Thursday, February 9, 2012

Journal #15 - William Dean Howell’s “Editha”

1. Write a sentence that summarizes the story’s overall message, and provide three direct quotes from the story that best illustrate this message.
The story’s overall message is that people do not know what they actually want and they make others do things without relizing the effect their descisions have on other people.
“’You shall not say that! Only, for once I happen to be right.’ She seized his hand in her two hands, and poured her soul from her eyes into his. ‘Don't you think so?’ she entreated him.”
“All the while, in her duplex emotioning, she was aware that now at the very beginning she must put a guard upon herself against urging him, by any word or act, to take the part that her whole soul willed him to take, for the completion of her ideal of him.”
“’No, you didn't expect him to get killed,’ Mrs. Gearson repeated, in a voice which was startlingly like George's again. ‘You just expected him to kill some one else, some of those foreigners, that weren't there because they had any say about it, but because they had to be there, poor wretches--conscripts, or
whatever they call 'em.’”

2. What tactics does Editha use to make George believe as she does about the war?
Editha uses ultimatums to make George believe as she does about the war. She threatens to end their engagement if he does not join the war. She badgers him so much about the war, that he eventually considers enlisting and goes to a meeting. When he comes home from the meeting he is drunk and ecstatic because the men chose him to be their captain.

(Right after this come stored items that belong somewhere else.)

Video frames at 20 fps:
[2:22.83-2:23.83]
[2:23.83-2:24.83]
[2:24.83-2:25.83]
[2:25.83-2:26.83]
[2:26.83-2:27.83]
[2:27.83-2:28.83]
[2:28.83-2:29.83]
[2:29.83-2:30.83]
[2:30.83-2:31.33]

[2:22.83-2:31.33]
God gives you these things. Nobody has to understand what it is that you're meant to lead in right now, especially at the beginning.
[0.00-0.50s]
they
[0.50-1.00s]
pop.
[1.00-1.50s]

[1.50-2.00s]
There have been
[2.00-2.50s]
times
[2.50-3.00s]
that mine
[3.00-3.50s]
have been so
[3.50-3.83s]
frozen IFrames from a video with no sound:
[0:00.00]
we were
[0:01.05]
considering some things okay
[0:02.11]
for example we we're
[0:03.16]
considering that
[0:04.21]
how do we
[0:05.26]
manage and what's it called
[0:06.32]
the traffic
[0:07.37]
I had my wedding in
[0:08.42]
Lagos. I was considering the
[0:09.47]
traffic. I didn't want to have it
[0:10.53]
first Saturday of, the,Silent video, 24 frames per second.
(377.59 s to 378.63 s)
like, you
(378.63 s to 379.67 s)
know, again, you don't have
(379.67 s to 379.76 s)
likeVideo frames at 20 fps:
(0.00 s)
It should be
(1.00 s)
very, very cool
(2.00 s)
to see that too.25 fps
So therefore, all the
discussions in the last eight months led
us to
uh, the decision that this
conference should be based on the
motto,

3. Is there ever a time in which Editha truly understands what she has done? Does she ever experience an epiphany?
Editha only understands what she has done completely for a very short amount of time, when George’s mother is yelling at her. She doesn’t understand what she has done because, although she loved her fiancé and misses him dearly, she can still walk around her town as the widow of the soldier. She did not cry, or show any emotions, from the time she learned that her husband was dead to the moment she met his mother. Crying when she is with his mother shows that she is truly sorry for what she has done. Editha does not experience an epiphany. After she meets George’s mother, she goes right back to the way she was before; playing the part of the widow of a soldier. The story ends with Editha telling a woman about the meeting with George’s mother and talking about how rude and outspoken she was.